相關(guān)數(shù)據(jù)結(jié)構(gòu)及代碼如下:
struct mutex {
atomic_long_t owner; // 當(dāng)前信號(hào)量被那個(gè)task占用
spinlock_t wait_lock; // 保護(hù)owner及wait_list
#ifdef CONFIG_MUTEX_SPIN_ON_OWNER
struct optimistic_spin_queue osq; /* Spinner MCS lock */
#endif
struct list_head wait_list;
};
mutex_lock => __mutex_lock_slowpath => __mutex_lock => __mutex_lock_common
static __always_inline int __sched
__mutex_lock_common(struct mutex *lock, long state, unsigned int subclass,
struct lockdep_map *nest_lock, unsigned long ip,
struct ww_acquire_ctx *ww_ctx, const bool use_ww_ctx)
{
struct mutex_waiter waiter;
bool first = false;
struct ww_mutex *ww;
int ret;
might_sleep(); // 提示該函數(shù)會(huì)sleep,不要在這個(gè)函數(shù)上使用自旋鎖
...
preempt_disable();
mutex_acquire_nest(&lock->dep_map, subclass, 0, nest_lock, ip);
if (__mutex_trylock(lock) || // 再次嘗試快速獲取鎖
mutex_optimistic_spin(lock, ww_ctx, use_ww_ctx, NULL)) { // 嘗試自旋的方式獲取鎖,以提高性能,失敗的判斷依據(jù)是:1. 被搶占過 2. 第一個(gè)等待的task不等于上面最后一個(gè)變量,這里是NULL,也就是之前沒有task在等待
/* got the lock, yay! */
lock_acquired(&lock->dep_map, ip);
if (use_ww_ctx && ww_ctx)
ww_mutex_set_context_fastpath(ww, ww_ctx);
preempt_enable();
return 0;
}
spin_lock(&lock->wait_lock);
/*
* After waiting to acquire the wait_lock, try again.
*/
if (__mutex_trylock(lock)) {
if (use_ww_ctx && ww_ctx)
__ww_mutex_check_waiters(lock, ww_ctx);
goto skip_wait;
}
...
if (!use_ww_ctx) {
/* add waiting tasks to the end of the waitqueue (FIFO): */
__mutex_add_waiter(lock, &waiter, &lock->wait_list); // FIFO加入等待隊(duì)列隊(duì)尾
#ifdef CONFIG_DEBUG_MUTEXES
waiter.ww_ctx = MUTEX_POISON_WW_CTX;
#endif
} else {
/*
* Add in stamp order, waking up waiters that must kill
* themselves.
*/
ret = __ww_mutex_add_waiter(&waiter, lock, ww_ctx); // 加入等待隊(duì)列隊(duì)尾并做一些標(biāo)記工作
if (ret)
goto err_early_kill;
waiter.ww_ctx = ww_ctx;
}
waiter.task = current;
set_current_state(state);
for (;;) {
/*
* Once we hold wait_lock, we're serialized against
* mutex_unlock() handing the lock off to us, do a trylock
* before testing the error conditions to make sure we pick up
* the handoff.
*/
if (__mutex_trylock(lock)) // 獲取成功
goto acquired;
/*
* Check for signals and kill conditions while holding
* wait_lock.
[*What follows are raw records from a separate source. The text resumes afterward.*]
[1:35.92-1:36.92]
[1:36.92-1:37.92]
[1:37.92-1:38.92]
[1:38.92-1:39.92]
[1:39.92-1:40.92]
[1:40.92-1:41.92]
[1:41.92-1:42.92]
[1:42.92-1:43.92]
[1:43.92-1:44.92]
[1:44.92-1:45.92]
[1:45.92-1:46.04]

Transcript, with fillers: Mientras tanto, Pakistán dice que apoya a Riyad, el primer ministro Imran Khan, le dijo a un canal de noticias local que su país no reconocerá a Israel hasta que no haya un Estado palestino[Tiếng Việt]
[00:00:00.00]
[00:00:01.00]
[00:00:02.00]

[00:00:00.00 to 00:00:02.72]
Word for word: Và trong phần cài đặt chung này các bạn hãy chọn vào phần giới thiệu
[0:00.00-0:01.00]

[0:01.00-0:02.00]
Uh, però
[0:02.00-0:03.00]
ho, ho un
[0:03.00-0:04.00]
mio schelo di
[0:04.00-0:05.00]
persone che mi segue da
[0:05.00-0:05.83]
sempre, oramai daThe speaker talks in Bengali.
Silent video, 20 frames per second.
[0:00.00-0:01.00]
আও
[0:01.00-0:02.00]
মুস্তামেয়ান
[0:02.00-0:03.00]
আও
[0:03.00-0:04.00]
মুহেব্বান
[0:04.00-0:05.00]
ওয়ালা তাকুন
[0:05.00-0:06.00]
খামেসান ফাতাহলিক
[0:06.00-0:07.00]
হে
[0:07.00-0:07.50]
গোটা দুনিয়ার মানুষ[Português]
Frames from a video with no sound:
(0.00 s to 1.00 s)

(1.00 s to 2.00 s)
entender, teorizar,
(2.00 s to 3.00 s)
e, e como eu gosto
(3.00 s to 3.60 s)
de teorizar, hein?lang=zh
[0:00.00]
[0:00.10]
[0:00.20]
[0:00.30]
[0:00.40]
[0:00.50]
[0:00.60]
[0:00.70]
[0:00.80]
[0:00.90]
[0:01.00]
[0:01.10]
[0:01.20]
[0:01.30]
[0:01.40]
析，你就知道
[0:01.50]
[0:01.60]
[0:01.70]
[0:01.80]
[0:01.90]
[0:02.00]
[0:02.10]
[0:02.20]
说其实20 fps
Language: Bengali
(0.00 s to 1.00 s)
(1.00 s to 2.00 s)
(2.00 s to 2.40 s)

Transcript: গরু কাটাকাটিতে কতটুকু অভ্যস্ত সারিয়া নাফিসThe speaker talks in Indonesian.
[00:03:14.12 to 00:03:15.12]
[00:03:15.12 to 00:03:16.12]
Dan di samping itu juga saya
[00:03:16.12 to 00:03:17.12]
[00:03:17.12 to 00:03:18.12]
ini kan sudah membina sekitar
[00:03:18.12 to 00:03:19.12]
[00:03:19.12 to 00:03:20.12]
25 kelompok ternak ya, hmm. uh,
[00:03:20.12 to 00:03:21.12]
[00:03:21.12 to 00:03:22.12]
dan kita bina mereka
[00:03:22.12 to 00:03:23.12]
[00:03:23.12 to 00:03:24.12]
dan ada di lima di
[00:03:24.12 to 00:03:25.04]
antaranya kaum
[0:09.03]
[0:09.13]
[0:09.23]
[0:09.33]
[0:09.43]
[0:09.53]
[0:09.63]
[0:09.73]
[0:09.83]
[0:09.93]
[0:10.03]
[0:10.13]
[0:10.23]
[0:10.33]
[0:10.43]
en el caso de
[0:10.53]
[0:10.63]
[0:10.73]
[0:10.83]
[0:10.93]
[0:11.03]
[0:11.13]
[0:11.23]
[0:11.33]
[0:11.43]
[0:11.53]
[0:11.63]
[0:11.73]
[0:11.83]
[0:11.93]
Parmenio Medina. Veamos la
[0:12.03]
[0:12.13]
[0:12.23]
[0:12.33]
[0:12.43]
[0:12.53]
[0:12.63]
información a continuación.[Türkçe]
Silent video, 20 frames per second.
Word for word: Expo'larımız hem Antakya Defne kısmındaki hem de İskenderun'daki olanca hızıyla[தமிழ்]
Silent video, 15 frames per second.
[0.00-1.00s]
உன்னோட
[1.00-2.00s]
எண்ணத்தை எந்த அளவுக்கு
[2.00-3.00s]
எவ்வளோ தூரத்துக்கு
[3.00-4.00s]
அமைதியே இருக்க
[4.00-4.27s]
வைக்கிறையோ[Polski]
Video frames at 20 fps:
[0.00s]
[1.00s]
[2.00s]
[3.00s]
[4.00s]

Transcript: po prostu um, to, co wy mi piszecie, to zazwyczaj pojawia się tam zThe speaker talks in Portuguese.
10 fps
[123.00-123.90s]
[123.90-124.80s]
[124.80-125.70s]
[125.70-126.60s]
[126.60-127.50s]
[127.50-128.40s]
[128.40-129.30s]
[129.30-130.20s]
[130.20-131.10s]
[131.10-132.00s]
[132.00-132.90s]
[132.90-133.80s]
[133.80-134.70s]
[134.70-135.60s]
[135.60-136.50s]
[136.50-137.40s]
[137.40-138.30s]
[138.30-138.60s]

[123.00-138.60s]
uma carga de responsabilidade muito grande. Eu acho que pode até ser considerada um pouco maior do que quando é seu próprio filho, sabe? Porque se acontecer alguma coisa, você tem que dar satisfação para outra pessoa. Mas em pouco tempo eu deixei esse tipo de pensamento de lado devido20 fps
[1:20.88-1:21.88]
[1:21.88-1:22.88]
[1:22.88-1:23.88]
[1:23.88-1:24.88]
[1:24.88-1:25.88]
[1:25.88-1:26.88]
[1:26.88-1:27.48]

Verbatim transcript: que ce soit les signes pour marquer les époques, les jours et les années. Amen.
This ensures the lock cancellation is ordered
* against mutex_unlock() and wake-ups do not go missing.
*/
if (signal_pending_state(state, current)) { //被中斷
ret = -EINTR;
goto err;
}
if (use_ww_ctx && ww_ctx) {
ret = __ww_mutex_check_kill(lock, &waiter, ww_ctx);
if (ret) // 被
goto err;
}
spin_unlock(&lock->wait_lock);
schedule_preempt_disabled();
/*
* ww_mutex needs to always recheck its position since its waiter
* list is not FIFO ordered.
*/
if ((use_ww_ctx && ww_ctx) || !first) {
first = __mutex_waiter_is_first(lock, &waiter);
if (first)
__mutex_set_flag(lock, MUTEX_FLAG_HANDOFF);
}
set_current_state(state);
/*
* Here we order against unlock; we must either see it change
* state back to RUNNING and fall through the next schedule(),
* or we must see its unlock and acquire.
*/
if (__mutex_trylock(lock) ||
(first && mutex_optimistic_spin(lock, ww_ctx, use_ww_ctx, &waiter))) //自旋等待
break;
spin_lock(&lock->wait_lock);
}
spin_lock(&lock->wait_lock);
acquired: // 獲取成功,設(shè)置狀態(tài)并清除相關(guān)隊(duì)列信息
__set_current_state(TASK_RUNNING);
if (use_ww_ctx && ww_ctx) {
/*
* Wound-Wait; we stole the lock (!first_waiter), check the
* waiters as anyone might want to wound us.
*/
if (!ww_ctx->is_wait_die &&
!__mutex_waiter_is_first(lock, &waiter))
__ww_mutex_check_waiters(lock, ww_ctx);
}
mutex_remove_waiter(lock, &waiter, current);
if (likely(list_empty(&lock->wait_list)))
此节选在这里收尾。